Beauty Traditions: A Whiter Shade of Pale

George Hamilton is eating too many carrotsThe Hollywood Tan - everyone's after the bronzed, California sun goddess look, whether it comes from a bottle, the beach or a booth (shame on you! the cancer risk is enormous). Our tangerine friend George Hamilton personifies the tanning excesses of the upper crust. But believe it or not, there was a time when tanning was only for the working class. Before the dawn of corporate culture, the worker bees of the world toiled in the fields under the hot sun, burnishing their skin to a deep shade of bronze. The aristocratic folk spent their time lounging indoors, thus creating a very visible divide between the classes. Pale, luminous skin became an undeniable indication of wealth and a life of leisure.

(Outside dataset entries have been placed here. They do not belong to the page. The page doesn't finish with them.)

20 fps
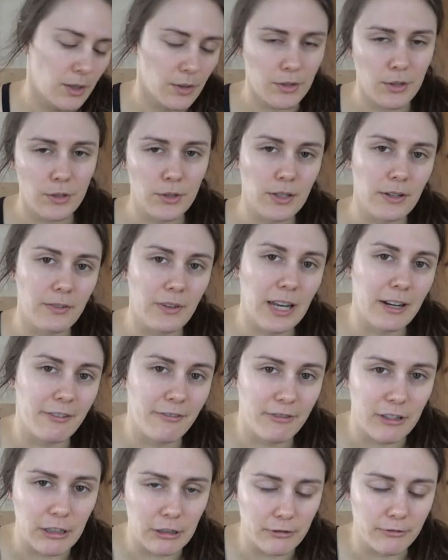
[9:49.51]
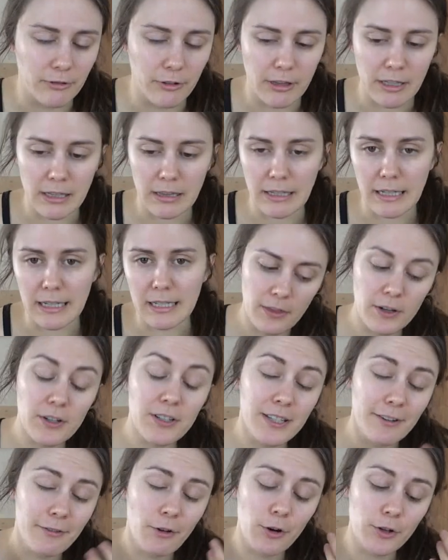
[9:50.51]
You'll just sort of get a feel for the clay. There
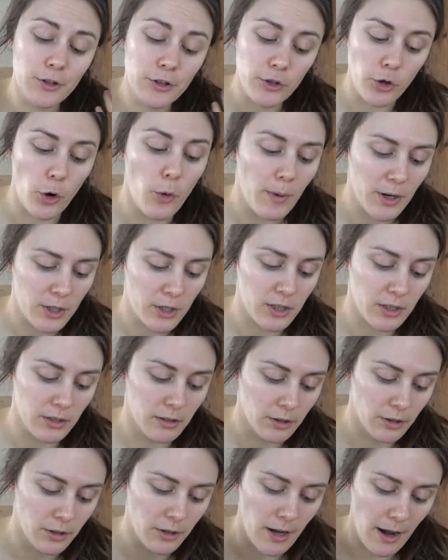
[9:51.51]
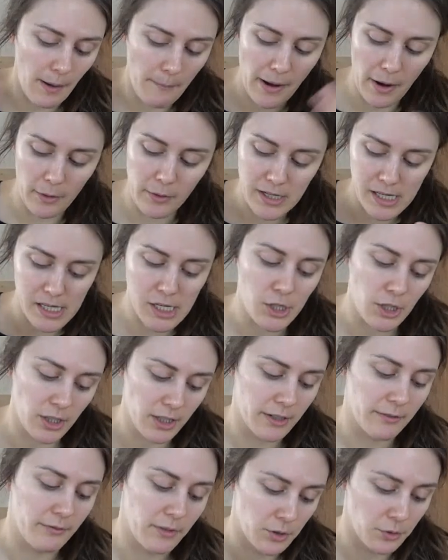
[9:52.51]
is of course so much to learn about each
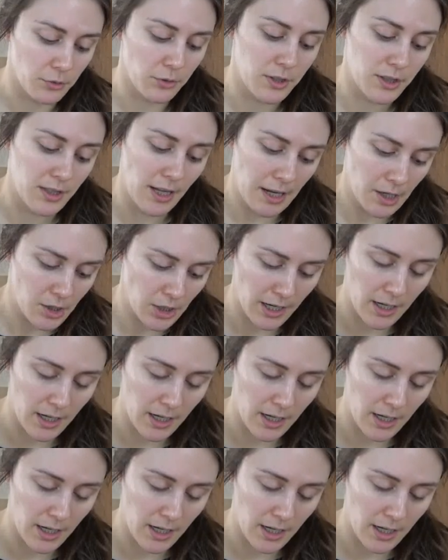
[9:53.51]
individual stage.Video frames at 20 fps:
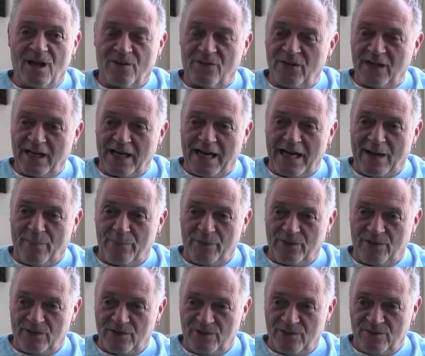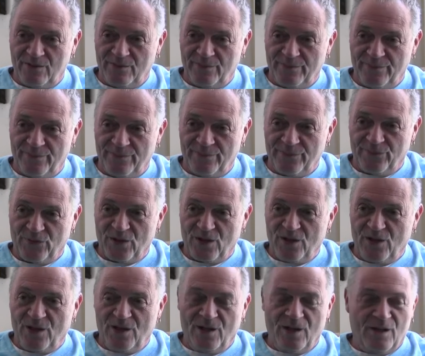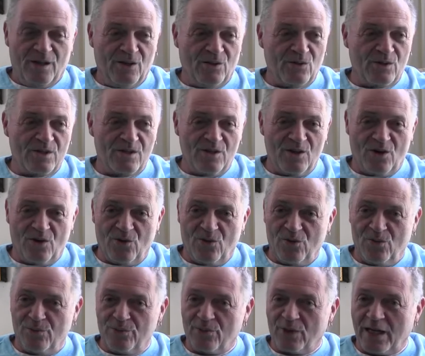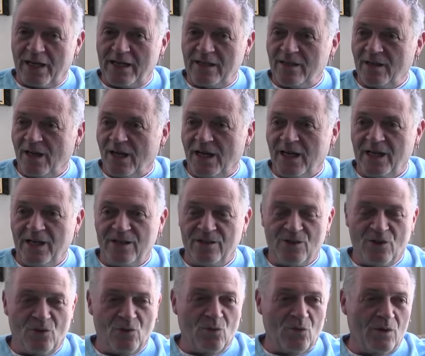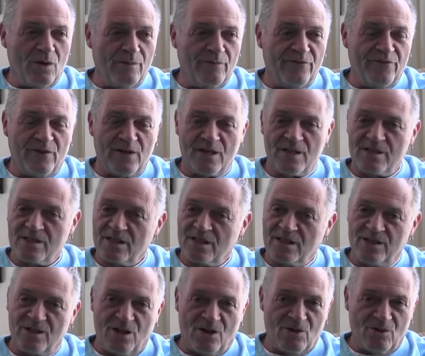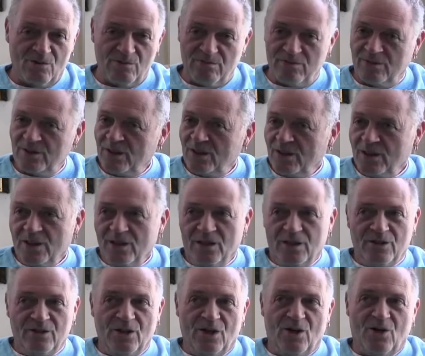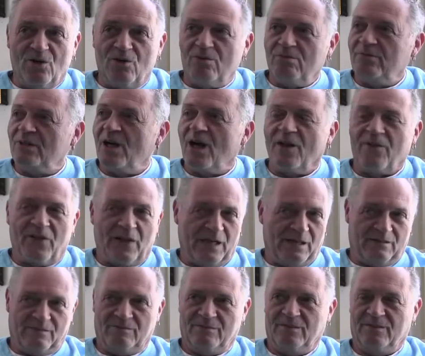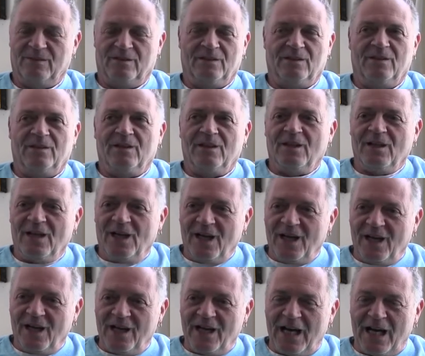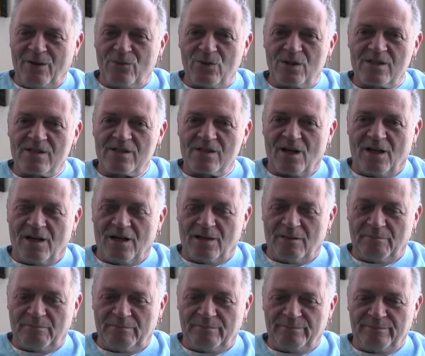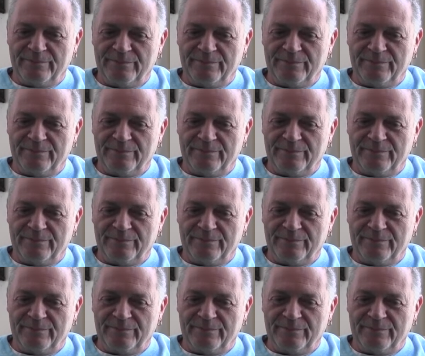nothing happened. There was no bright light, no warm fuzzy, no, no, nothing. And I was um,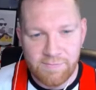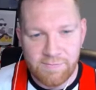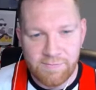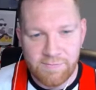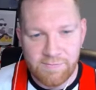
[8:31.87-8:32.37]

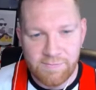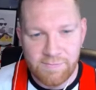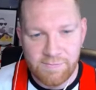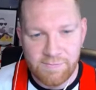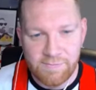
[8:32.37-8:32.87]

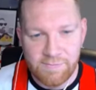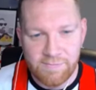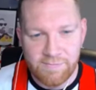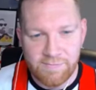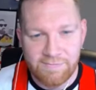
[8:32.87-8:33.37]

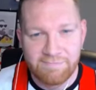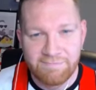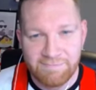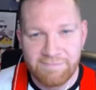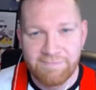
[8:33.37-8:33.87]

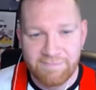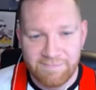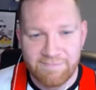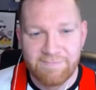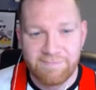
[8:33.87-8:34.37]

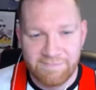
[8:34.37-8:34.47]
The person shown says nothing.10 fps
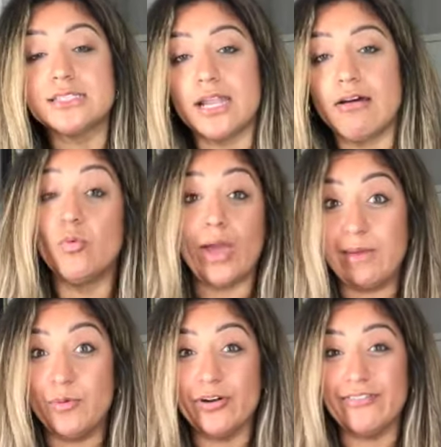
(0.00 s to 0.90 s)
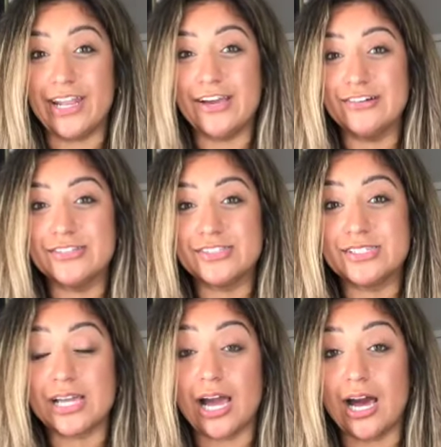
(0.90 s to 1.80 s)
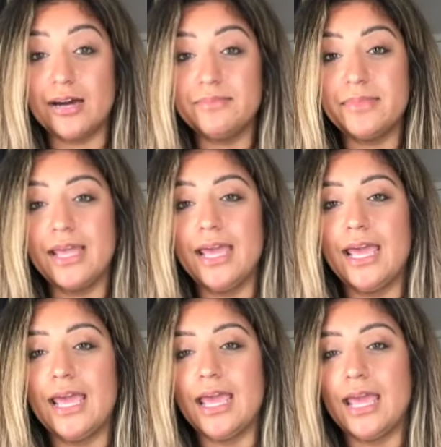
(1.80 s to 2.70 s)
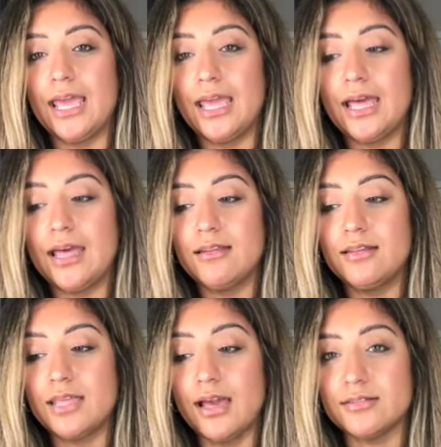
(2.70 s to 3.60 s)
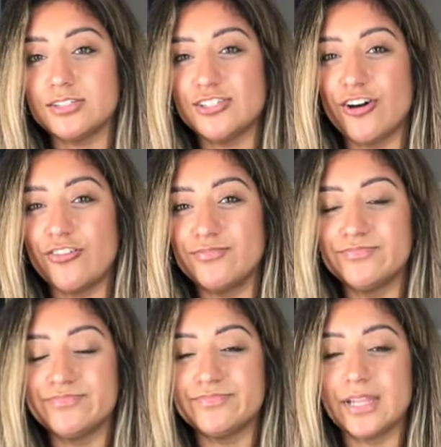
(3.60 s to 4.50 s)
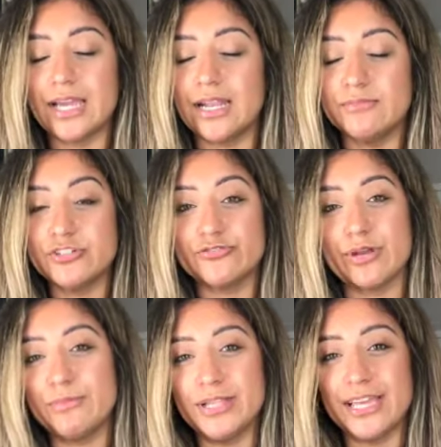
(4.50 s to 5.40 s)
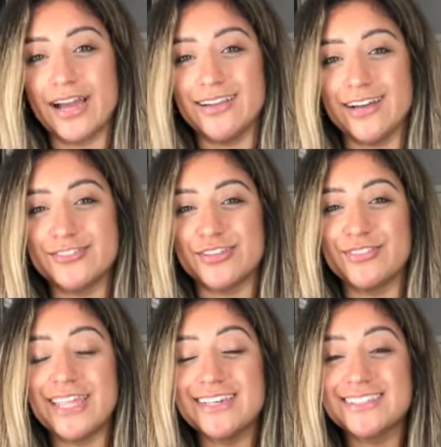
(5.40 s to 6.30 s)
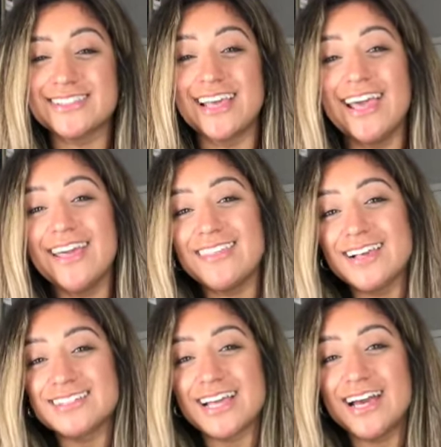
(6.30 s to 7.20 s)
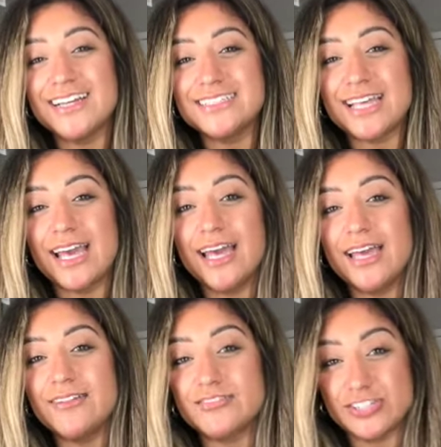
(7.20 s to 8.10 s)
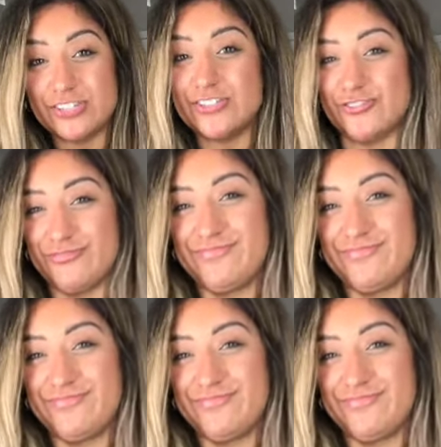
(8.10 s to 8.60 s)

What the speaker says: then I'll have way more videos to come. And yeah, so again, I'm just rambling on now. So thanks guys, and we'll see you soon.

However, there were always those women in the aristocracy who weren't born with Nicole Kidman's complexion. In ancient Greece and Rome, these society ladies liberally coated their faces with some of the first foundations - pastes made with white lead or chalk, designed to whiten the complexion and give the appearance that their skin had never seen the sun. This beauty ideal persisted through the Victorian era, when women even went so far as to use small doses of arsenic to whiten their eyes and perk up their complexions.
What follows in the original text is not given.